Ulusal demokrasilerin sorunu da bu. Bir ülkenin demokratik oluşu, uluslararası ilişkilerde barbarca tutumlar içine girmesini, başka ülkelerde diktatörlüğü, darbeleri veya vesayetçi düzenlerin inşasını engellemiyor. 19. yüzyılda İngiltere demokrasisini kurumsallaştırırken, Batı Afrika’da soykırımlara imza atabiliyordu. Hollanda Uzakdoğu da aynı pratiklere imza atabiliyordu. Avrupa ülkeleri veya NATO Türkiye söz konusu olduğunda demokratik ilkeleri devreden çıkabiliyor, tek parti diktatörlüğünün inşasına veya darbelere sessiz kalabiliyor, muhtemelen destek verebiliyordu.
İsrail kendi içinde demokrasiyi inşa etmiş olsa da, “ulusal demokrasi”nin bu cilvesinin bir ifadesi olarak, kendi dışındakilere karşı barbarca bir tutum içinde olabiliyor.
Uluslararası düzen demokratikleşmedikçe böyle devam eder.
Tüm bu gerçeklikler karşısında “Türkiye tarafsız kalmalı” demek ne anlama geliyor?
Tarafsızlık “normal şartlar altında” pasiflik demek değildir. İlgisizlik de değildir. Öyle olsaydı örneğin hakimlerin tarafsızlığı diye bir kavram kullanmazdık. Hakim de kendi önüne gelen bir ceza davasında tarafsızlık gerekçesiyle davaya bakmazlık edebilirdi. Oysa hakimin tarafsızlığı, tam aksine davanın içine girmeyi, tarafları dinlemeyi, gerekirse onların beyanlarına itibar etmeyip resen araştırma ve inceleme yapmayı, bazen duruşmaya gelmeyen tarafları zorla getirmeyi gerektirir.

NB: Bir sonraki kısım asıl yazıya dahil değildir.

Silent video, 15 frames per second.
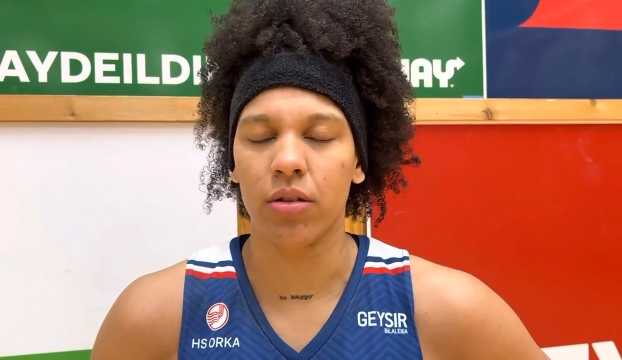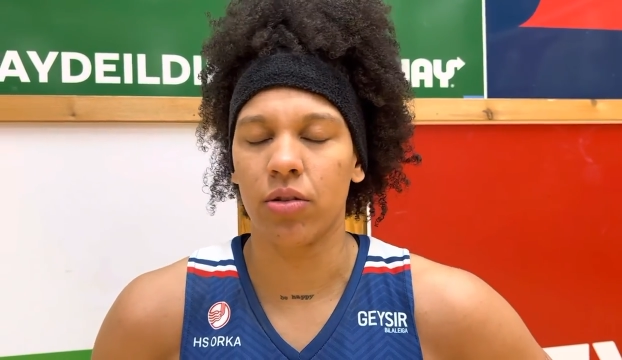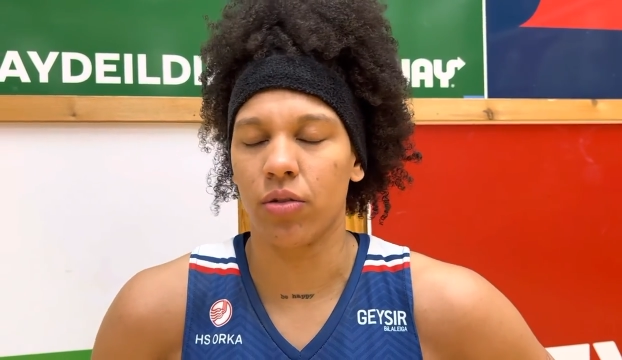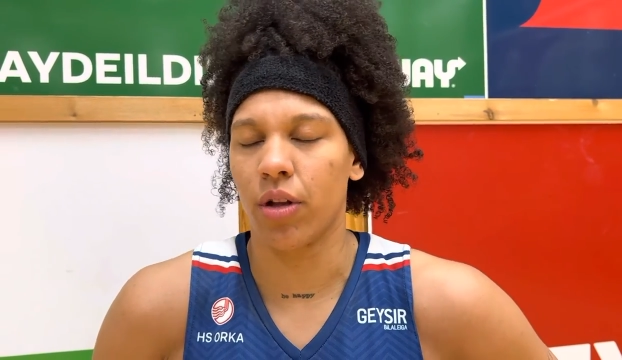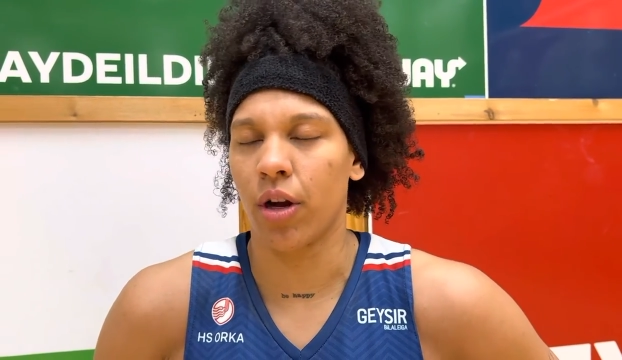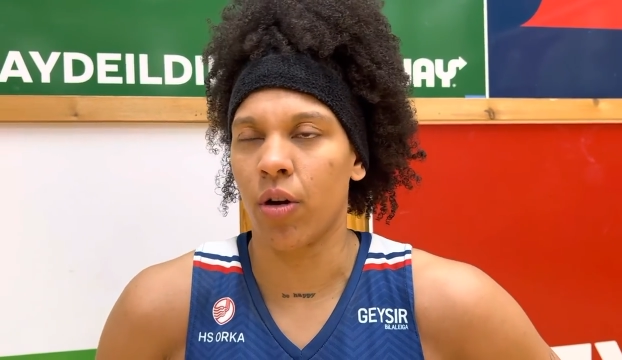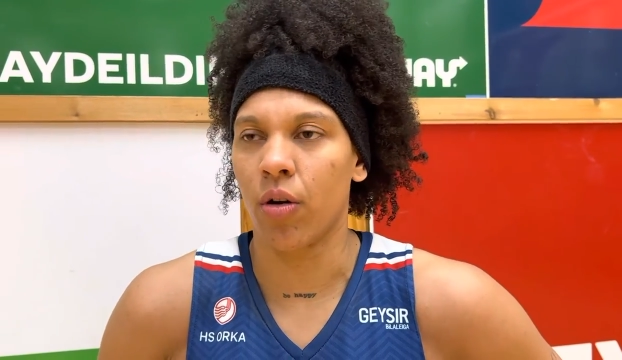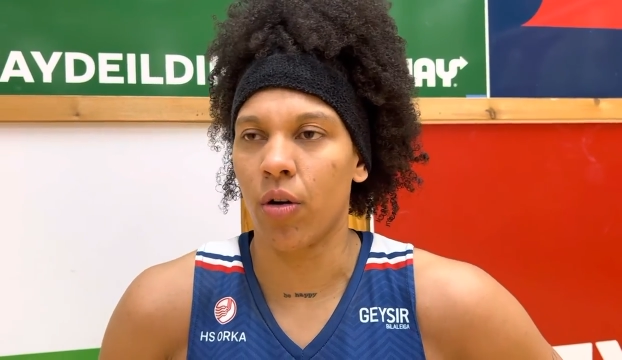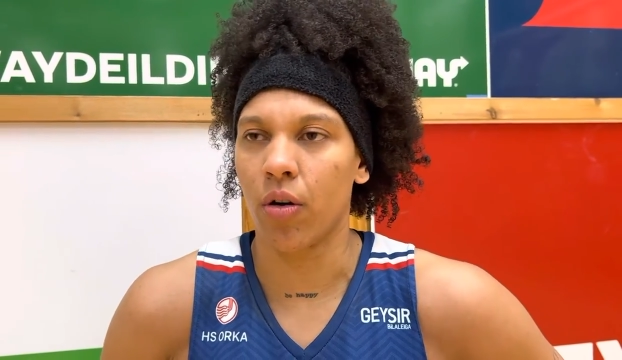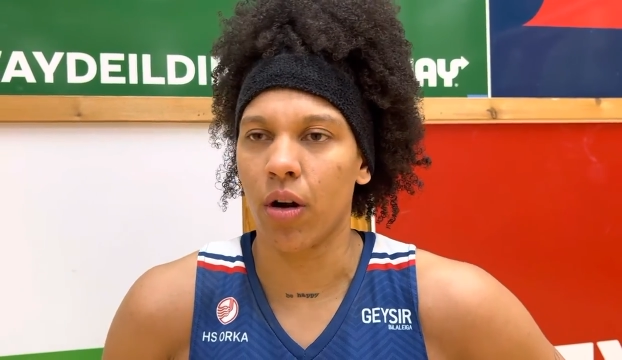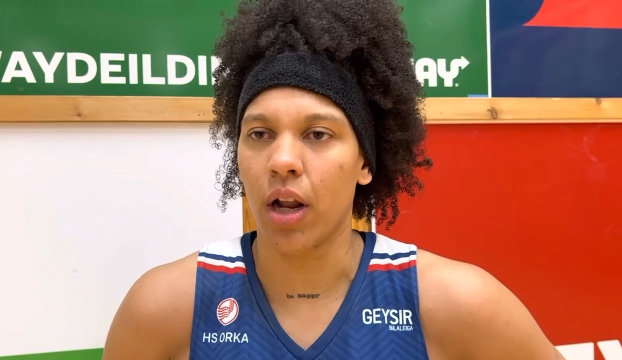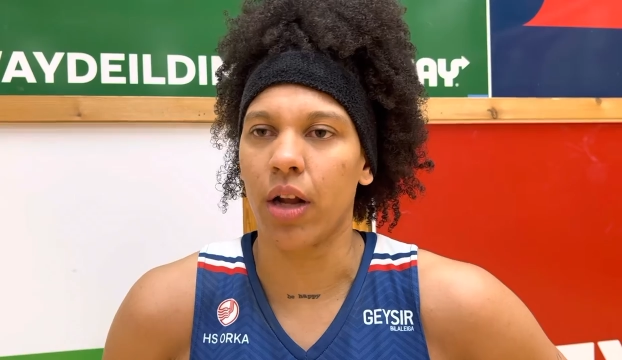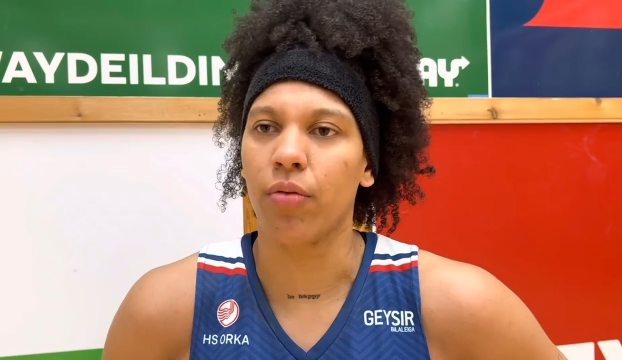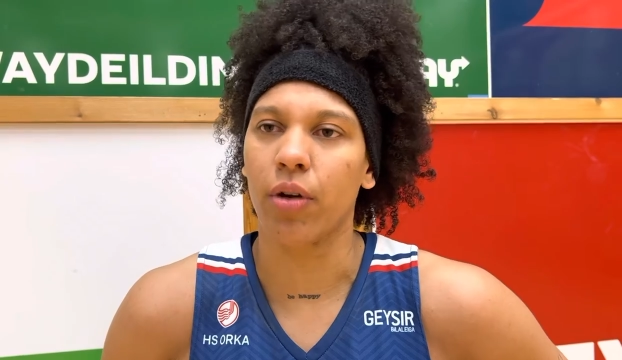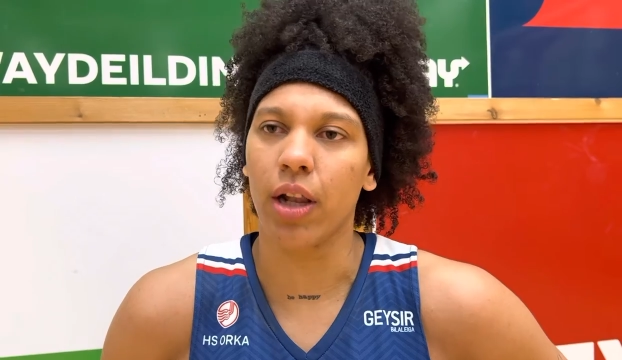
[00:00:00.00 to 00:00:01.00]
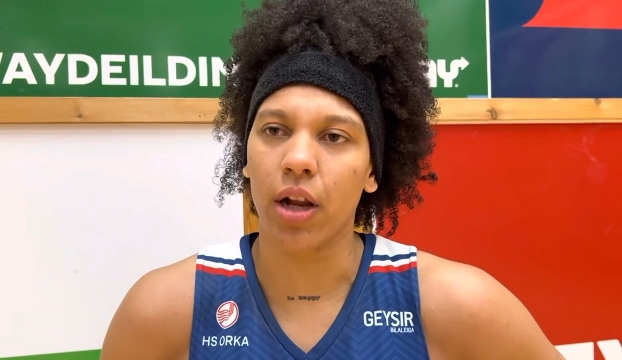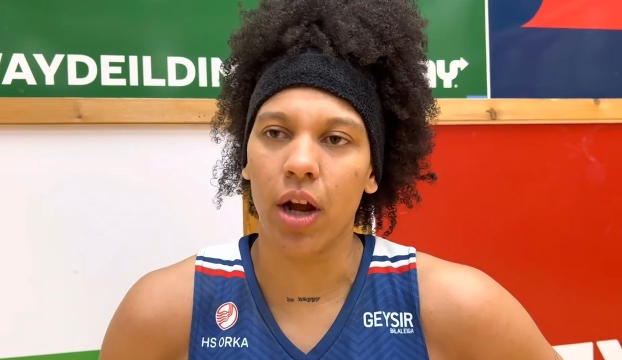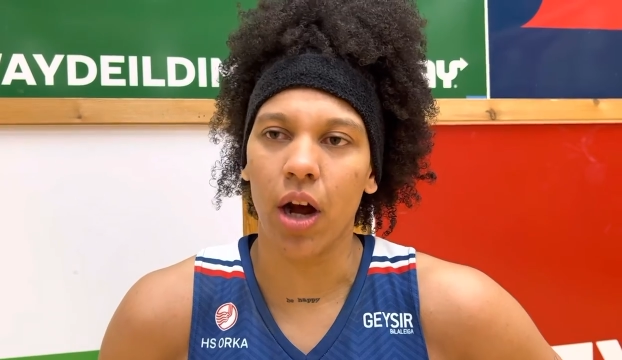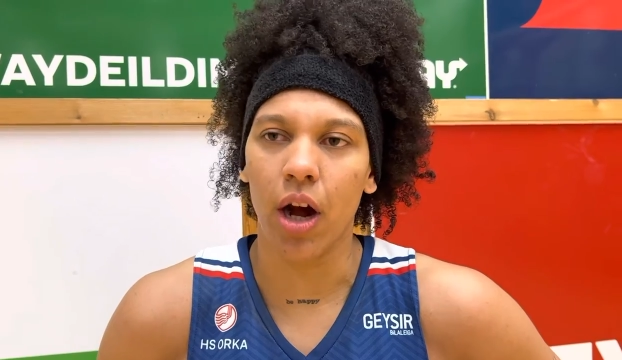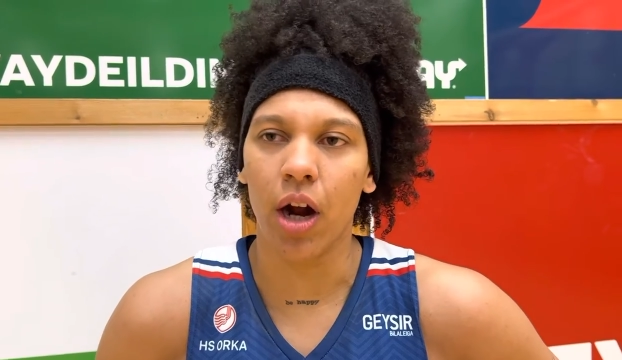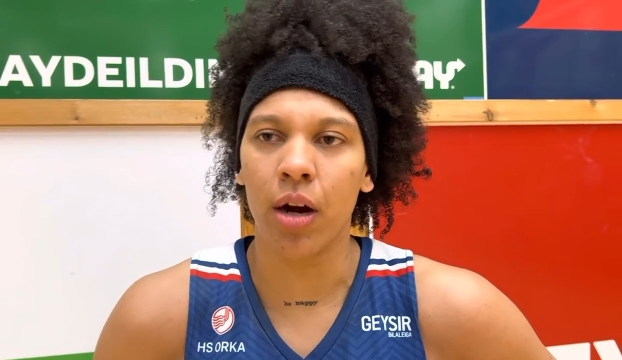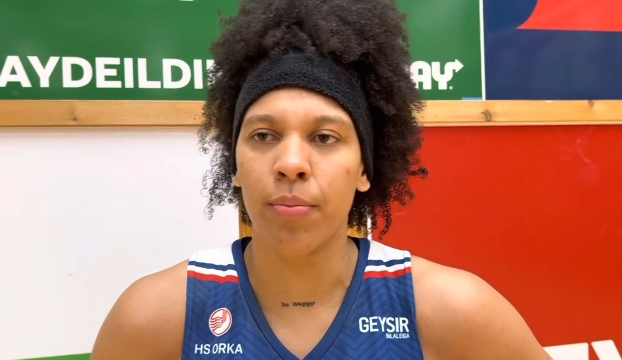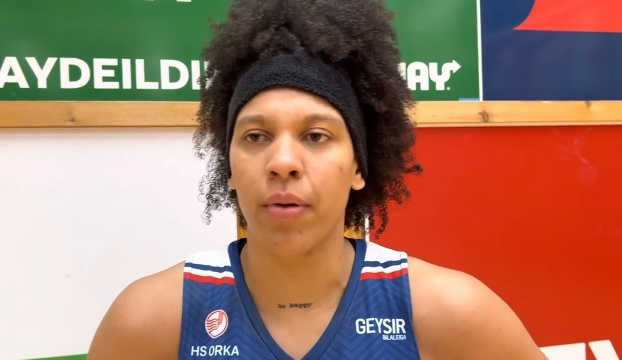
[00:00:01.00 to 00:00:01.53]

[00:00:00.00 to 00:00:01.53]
to the court like really hard,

Tarafsız hakim, en son taraflardan birinin lehine ve ötekinin aleyhine hüküm tesis eder. Yani tarafsızlık aktif bir tutum almayı gerektirir.
Hele ülkenizin yanı başında sınırlar değişiyorsa, yeni ortaya çıkan politik gelişmeler sizin toplumsal dokunuz üzerinde etki doğuruyorsa, mülteci akınına uğruyorsanız, ekonominiz önemli ölçüde çevrenizdeki gelişmelere bağlı ise, pasif kalamazsınız. Siyasetinizi buna göre yeniden gözden geçirmek zorunda kalırsınız.
Yanı başınızda insanlık suçu işleniyorsa da, eğer insanlığınızı kaybetmemişseniz, tarafsız olabilir, ancak ilgisiz duramazsınız.
Türkiye tarafsız kalmalı diyen figürler ve siyasal aktörlerin böyle bir tarafsızlığı kastetmediği aşikâr.
Ulusal demokrasiler çağının sorunlarına ve küresel adaletsizliklere karşı sessiz kalacağız. Ortadoğu coğrafyasında diktatörlüklerin rönesansına arka çıkacak, ulusların, kitlelerin, bireylerin demokrasi mücadelesini tehdit olarak göreceğiz. Daha doğrusu tehdit olarak görenlerin yanında yer alacağız. İstenen bu herhalde.
Tarafsızlıkla kastedilen şey eğer “kafayı kuma gömmek”, dünyayı ıskalamış olmanın ruh haliyle kendini 70’lerin Yeşilçam filmlerinin masalımsı dünyasına teslim etmek değilse eğer, Ortadoğu coğrafyasına ve Türkiye’ye biçilen role teslim olmaktan başka bir şey olamaz.
Neyse ki Türkiye bu değil.
Yorum yazarak yorumunuzla ilgili doğrudan veya dolaylı tüm sorumluluğu tek başınıza üstleniyorsunuz. Yazılan yorumlardan Marmara Yerel Haber (marmarayerelhaber.com) hiçbir şekilde sorumlu tutulamaz.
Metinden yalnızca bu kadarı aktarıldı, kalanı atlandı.